Three-hundred and seventy-two patients treated with partial hepatectomies for HCC within the Milan criteria (solitary nodule ≤ 5 cm; ≤ 3 nodules, none > 3 cm; and no macrovascular invasion) were identified from The First Affiliated Hospital of Xi'an Jiaotong University between January 1, 2003, and December 31, 2014. All patients provided informed consent, and the study was approved by the ethics committee of Xi'an Jiaotong University. The preoperative diagnosis was based on the criteria of the American Association for the Study of Liver Diseases [19]. Patients with a positive history of inflammatory disease, infection, exposure to steroids at the time of diagnosis, and those who subsequently were diagnosed with non-HCC malignancy after histopathologic examinations were excluded. Standard demographic and clinicopathological data were collected, including the following: age, sex, body mass index (BMI), routine blood count, liver and kidney functions, alpha fetal protein (AFP), tumor focus, and complete blood count.
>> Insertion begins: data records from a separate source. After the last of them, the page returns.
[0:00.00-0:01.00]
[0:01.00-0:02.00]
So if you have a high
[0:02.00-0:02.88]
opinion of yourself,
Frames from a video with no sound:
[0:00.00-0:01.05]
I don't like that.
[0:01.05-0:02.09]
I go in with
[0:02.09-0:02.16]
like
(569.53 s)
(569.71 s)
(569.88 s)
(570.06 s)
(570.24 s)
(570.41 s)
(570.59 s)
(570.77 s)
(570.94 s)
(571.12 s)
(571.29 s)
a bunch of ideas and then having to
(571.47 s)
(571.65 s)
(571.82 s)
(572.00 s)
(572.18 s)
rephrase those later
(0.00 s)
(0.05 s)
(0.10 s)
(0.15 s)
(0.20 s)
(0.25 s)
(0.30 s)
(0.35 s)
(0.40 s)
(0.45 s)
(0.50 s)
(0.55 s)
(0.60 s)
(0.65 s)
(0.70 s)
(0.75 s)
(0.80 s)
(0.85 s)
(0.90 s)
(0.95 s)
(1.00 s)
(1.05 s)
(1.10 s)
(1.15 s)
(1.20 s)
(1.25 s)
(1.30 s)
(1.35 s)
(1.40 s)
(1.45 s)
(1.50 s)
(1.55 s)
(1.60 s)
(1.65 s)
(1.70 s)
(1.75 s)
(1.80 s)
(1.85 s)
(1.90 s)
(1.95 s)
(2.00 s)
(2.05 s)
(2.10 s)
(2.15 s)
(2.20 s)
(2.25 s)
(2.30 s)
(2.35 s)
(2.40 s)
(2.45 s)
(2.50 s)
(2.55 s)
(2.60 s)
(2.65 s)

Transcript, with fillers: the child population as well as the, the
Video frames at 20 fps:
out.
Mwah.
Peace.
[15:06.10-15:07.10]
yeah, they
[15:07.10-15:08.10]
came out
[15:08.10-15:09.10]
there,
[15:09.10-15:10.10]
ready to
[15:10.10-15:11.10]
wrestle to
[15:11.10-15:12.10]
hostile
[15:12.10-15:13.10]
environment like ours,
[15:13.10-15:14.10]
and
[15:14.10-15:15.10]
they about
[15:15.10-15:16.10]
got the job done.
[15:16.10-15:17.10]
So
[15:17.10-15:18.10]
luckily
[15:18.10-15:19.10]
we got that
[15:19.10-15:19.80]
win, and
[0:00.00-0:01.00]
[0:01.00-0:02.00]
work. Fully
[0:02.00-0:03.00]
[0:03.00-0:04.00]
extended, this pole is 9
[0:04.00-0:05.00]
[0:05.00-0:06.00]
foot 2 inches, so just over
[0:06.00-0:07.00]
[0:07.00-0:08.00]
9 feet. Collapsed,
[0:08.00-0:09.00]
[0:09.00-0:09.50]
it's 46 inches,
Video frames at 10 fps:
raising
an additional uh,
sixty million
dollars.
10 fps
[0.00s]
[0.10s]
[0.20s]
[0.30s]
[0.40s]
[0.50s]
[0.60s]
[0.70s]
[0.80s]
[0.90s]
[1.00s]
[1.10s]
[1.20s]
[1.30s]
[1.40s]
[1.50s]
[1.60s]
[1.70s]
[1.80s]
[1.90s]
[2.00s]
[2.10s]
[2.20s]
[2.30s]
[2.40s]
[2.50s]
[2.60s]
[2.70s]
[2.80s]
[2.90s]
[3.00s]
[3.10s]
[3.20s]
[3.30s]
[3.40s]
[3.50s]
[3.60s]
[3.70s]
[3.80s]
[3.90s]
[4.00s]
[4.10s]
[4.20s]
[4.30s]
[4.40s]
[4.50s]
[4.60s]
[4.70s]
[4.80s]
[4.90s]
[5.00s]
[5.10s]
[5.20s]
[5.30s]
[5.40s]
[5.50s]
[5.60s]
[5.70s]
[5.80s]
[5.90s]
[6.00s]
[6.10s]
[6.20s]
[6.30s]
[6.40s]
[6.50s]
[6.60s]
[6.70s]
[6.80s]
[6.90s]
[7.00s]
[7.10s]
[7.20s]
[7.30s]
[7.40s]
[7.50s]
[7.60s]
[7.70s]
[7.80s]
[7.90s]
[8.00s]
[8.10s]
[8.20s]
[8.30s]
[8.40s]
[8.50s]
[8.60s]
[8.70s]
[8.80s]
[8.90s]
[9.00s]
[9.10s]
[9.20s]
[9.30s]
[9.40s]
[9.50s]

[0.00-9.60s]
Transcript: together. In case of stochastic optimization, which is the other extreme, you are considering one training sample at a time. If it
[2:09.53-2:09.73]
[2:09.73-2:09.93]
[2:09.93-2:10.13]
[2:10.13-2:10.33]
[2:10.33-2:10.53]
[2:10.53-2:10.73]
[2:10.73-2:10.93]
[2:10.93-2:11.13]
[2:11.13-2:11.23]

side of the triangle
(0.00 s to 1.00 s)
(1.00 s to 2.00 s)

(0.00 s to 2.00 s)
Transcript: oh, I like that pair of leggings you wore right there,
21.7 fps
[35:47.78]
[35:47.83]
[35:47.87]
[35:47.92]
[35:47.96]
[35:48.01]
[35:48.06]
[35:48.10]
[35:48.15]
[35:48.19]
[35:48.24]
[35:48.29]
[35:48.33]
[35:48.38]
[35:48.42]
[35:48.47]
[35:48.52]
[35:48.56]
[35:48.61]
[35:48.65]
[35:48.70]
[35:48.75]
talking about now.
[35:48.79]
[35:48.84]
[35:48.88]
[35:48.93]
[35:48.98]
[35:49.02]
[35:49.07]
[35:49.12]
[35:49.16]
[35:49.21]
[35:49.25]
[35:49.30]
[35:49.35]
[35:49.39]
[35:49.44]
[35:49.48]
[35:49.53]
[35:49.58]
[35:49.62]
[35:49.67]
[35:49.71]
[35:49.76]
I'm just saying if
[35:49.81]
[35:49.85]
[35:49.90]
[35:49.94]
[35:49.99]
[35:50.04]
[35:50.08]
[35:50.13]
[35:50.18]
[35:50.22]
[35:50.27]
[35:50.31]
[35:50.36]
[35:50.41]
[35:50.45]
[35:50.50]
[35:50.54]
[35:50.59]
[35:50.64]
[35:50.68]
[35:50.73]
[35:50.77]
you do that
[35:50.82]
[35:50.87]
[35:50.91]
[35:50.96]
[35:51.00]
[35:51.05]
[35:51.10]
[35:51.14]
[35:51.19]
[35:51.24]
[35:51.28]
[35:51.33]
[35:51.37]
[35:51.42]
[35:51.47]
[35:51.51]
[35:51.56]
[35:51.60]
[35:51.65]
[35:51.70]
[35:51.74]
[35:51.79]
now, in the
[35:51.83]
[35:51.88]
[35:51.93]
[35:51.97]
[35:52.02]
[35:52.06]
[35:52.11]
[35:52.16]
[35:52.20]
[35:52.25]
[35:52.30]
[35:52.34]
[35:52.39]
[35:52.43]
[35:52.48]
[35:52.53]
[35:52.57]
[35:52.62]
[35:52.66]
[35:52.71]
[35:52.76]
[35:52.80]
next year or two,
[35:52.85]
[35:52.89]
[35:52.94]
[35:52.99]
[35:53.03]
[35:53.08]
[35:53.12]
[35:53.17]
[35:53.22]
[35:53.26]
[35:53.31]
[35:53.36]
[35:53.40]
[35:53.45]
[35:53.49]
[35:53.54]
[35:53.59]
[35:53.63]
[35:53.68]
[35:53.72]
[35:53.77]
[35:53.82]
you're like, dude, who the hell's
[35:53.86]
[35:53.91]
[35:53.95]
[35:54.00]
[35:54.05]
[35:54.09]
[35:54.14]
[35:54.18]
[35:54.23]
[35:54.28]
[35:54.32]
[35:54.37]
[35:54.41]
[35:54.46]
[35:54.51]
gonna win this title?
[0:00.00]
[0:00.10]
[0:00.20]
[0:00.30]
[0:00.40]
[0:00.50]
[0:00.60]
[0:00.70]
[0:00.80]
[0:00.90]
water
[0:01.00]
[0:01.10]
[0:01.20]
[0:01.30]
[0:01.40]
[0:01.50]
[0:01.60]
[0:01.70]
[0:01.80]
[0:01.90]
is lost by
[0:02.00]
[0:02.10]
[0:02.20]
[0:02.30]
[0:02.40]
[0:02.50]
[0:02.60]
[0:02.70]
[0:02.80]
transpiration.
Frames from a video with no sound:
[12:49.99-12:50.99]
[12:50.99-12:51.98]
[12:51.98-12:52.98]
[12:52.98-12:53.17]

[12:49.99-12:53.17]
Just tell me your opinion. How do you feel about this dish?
These were routinely obtained in all patients within one week before surgery. The PNI was computed as follows: serum albumin (g/L) + 5 × lymphocyte count (109/L) [13]. ALBI score was calculated by the formula, −0.085 × (albumin g/l) + 0.66 × l0g10 (bilirubin μmol/l), and the patients were stratified into three groups: ALBI grade 1 (≤−2.60), grade 2 (>−2.60 to −1.39) and grade 3 (>−1.39) [20]. Perioperative morbidity and mortality included complications or death during the hospital stay or within 30 days of operation. Complications were categorized into 7 grades according to the modified Clavien classification [21].

Statistical methods

The continuous variables were compared with Student's t test or the Mann-Whitney U test, as appropriate, whereas categorical variables were compared with the χ2 test or Fisher exact test, as appropriate. The diagnostic performance of PNI for predicting postoperative complications was assessed by the ROC curve and the AUROC. The optimal cutoff value was set as the value with the highest sum of specificity plus sensitivity. Multivariate analysis for the incidence of postoperative complications was carried out with binomial logistic regression. SPSS 20.0 software (SPSS Inc., Chicago, Illinois, USA) was used to carry out all the statistical analyses. All tests were 2-sided, and p value < 0.05 was regarded as statistically significant.